22. The bank accordingly is not entitled to prove interest in the bankruptcy proceedings as and from the date of the protection order.

23. As regards the issue of valuations, the court is satisfied that pursuant to s. 24 of the Bankruptcy Act 1988, where a creditor has valued his security he may at any time amend the valuation but only on the basis that the valuation of proof was made bona fide on a mistaken estimate and then only upon such terms as the court shall order unless the official assignee allows the amendment without application to the court.

24. In the court's views. 24(6) and (7) only clarify events that are to take place following an amendment of a valuation which has arisen bona fide on a mistaken estimate.

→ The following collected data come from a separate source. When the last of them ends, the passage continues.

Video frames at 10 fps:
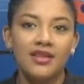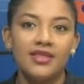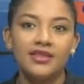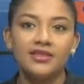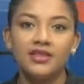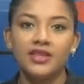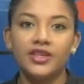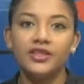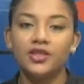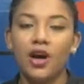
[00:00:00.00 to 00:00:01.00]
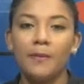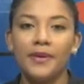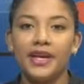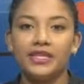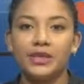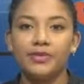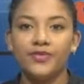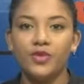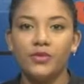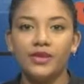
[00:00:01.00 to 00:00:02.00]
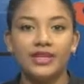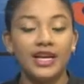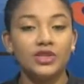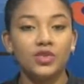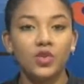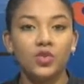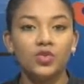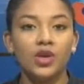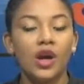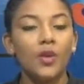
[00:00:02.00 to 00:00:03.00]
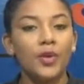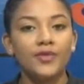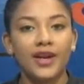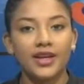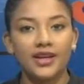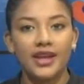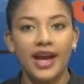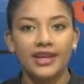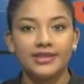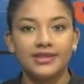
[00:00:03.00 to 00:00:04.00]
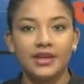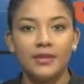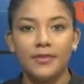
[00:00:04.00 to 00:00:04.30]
This year's top PSE performers and schools were recognized.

25. The court is satisfied that no case has been made out in general terms in respect of the 2010 valuation to the effect that the content thereof was bona fide set out on a mistaken estimate and thus, also bearing in mind that no application has been made to the court to allow an amended valuation, and it not being the case that the official assignee has allowed any amendment without application to the court, the Bank is obliged at this point in time to rely on the November, 2010 valuation insofar as it provided a value at that time in respect of the finished and unfinished houses.

26. However, the matter does not end there because it does appear that there was a bona fide mistake in that a significant number of serviced sites were not included in the November, 2010 valuation but were included in the September 2011 valuation, and in these circumstances on the basis that it does appear there was a bona fide mistake made the court is satisfied in the exercise of its discretion that it is appropriate accordingly that, in this one regard, the fully serviced sites are to be valued as per the appropriate November, 2010 valuation. The court is of the opinion that the view as expressed adequately deals with the situation that has arisen in the round.

27. As regards the costs of litigation the court does not propose to interfere in any way with the figure as claimed.

28. It is most unfortunate that this matter has taken up so much time and clearly it is now incumbent on the parties to reach agreement as per the court's directions and findings so as to move this matter to a conclusion.